[PROBLEM DETAILS] Write out the entries below exactly as they stand. Skip every image.

Segment Start: EXTRACTED DATA

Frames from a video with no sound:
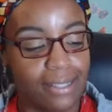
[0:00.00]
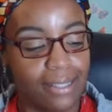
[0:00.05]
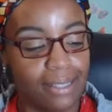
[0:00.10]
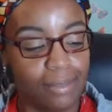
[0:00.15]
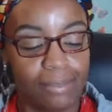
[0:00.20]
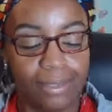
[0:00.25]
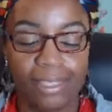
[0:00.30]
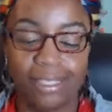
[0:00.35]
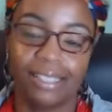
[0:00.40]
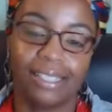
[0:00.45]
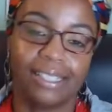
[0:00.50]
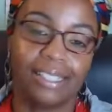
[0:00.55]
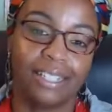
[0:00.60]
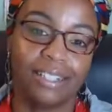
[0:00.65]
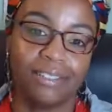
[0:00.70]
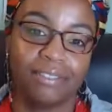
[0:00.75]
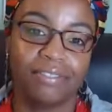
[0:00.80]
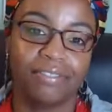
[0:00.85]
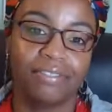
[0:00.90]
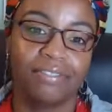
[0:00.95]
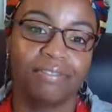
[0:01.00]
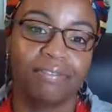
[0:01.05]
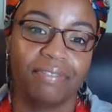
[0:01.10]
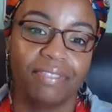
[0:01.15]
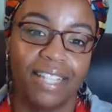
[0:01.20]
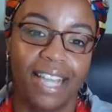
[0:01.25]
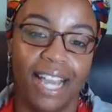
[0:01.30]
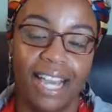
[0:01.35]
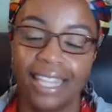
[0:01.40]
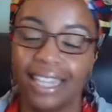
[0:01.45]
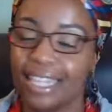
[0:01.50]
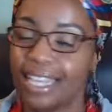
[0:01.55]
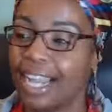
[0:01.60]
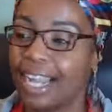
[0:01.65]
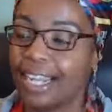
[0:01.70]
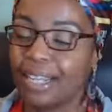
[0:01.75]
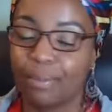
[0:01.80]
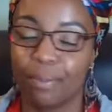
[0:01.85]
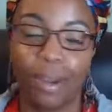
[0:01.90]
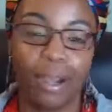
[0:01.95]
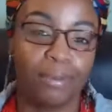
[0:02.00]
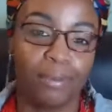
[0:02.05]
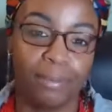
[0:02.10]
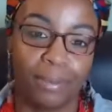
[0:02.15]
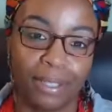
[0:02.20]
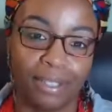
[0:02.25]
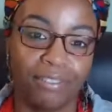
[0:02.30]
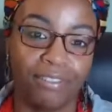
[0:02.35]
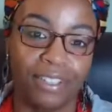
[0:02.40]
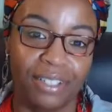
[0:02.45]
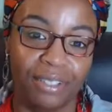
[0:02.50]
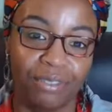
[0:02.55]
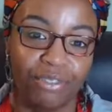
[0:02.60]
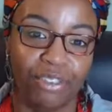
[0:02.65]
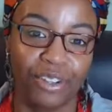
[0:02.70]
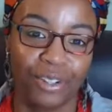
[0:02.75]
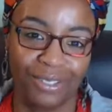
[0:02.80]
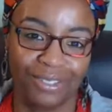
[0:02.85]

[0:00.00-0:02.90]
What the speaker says: what's this stuff? I think I could probably benefit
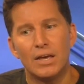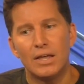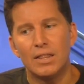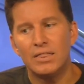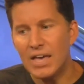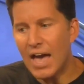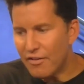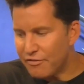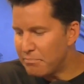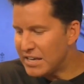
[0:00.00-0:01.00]
The
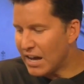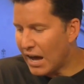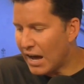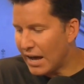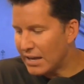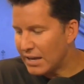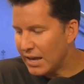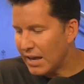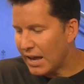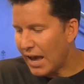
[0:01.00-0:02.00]
FBI
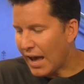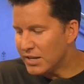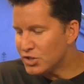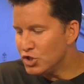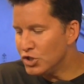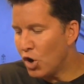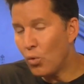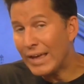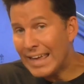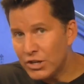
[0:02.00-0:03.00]
has
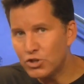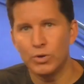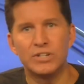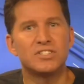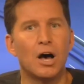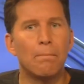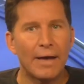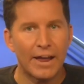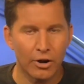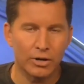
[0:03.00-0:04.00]
no interest,
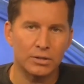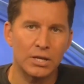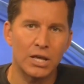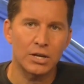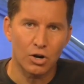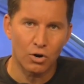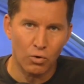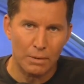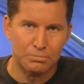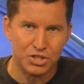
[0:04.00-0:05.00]
apparently, in
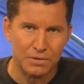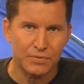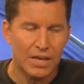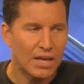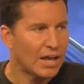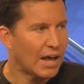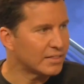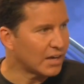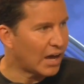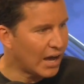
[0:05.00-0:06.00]
corruption at
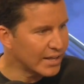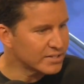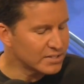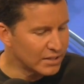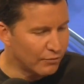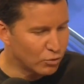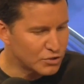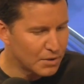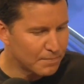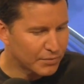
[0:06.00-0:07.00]
the highest
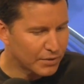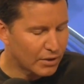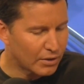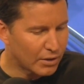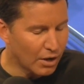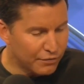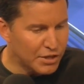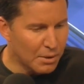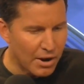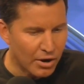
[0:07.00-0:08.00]
levels of the
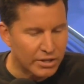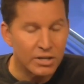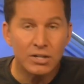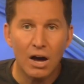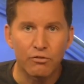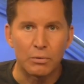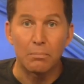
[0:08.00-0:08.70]
American government.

Segment End: EXTRACTED DATA

[RESPONSE AREA]
Frames from a video with no sound:
[0:00.00]
[0:00.05]
[0:00.10]
[0:00.15]
[0:00.20]
[0:00.25]
[0:00.30]
[0:00.35]
[0:00.40]
[0:00.45]
[0:00.50]
[0:00.55]
[0:00.60]
[0:00.65]
[0:00.70]
[0:00.75]
[0:00.80]
[0:00.85]
[0:00.90]
[0:00.95]
[0:01.00]
[0:01.05]
[0:01.10]
[0:01.15]
[0:01.20]
[0:01.25]
[0:01.30]
[0:01.35]
[0:01.40]
[0:01.45]
[0:01.50]
[0:01.55]
[0:01.60]
[0:01.65]
[0:01.70]
[0:01.75]
[0:01.80]
[0:01.85]
[0:01.90]
[0:01.95]
[0:02.00]
[0:02.05]
[0:02.10]
[0:02.15]
[0:02.20]
[0:02.25]
[0:02.30]
[0:02.35]
[0:02.40]
[0:02.45]
[0:02.50]
[0:02.55]
[0:02.60]
[0:02.65]
[0:02.70]
[0:02.75]
[0:02.80]
[0:02.85]

[0:00.00-0:02.90]
What the speaker says: what's this stuff? I think I could probably benefit
[0:00.00-0:01.00]
The
[0:01.00-0:02.00]
FBI
[0:02.00-0:03.00]
has
[0:03.00-0:04.00]
no interest,
[0:04.00-0:05.00]
apparently, in
[0:05.00-0:06.00]
corruption at
[0:06.00-0:07.00]
the highest
[0:07.00-0:08.00]
levels of the
[0:08.00-0:08.70]
American government.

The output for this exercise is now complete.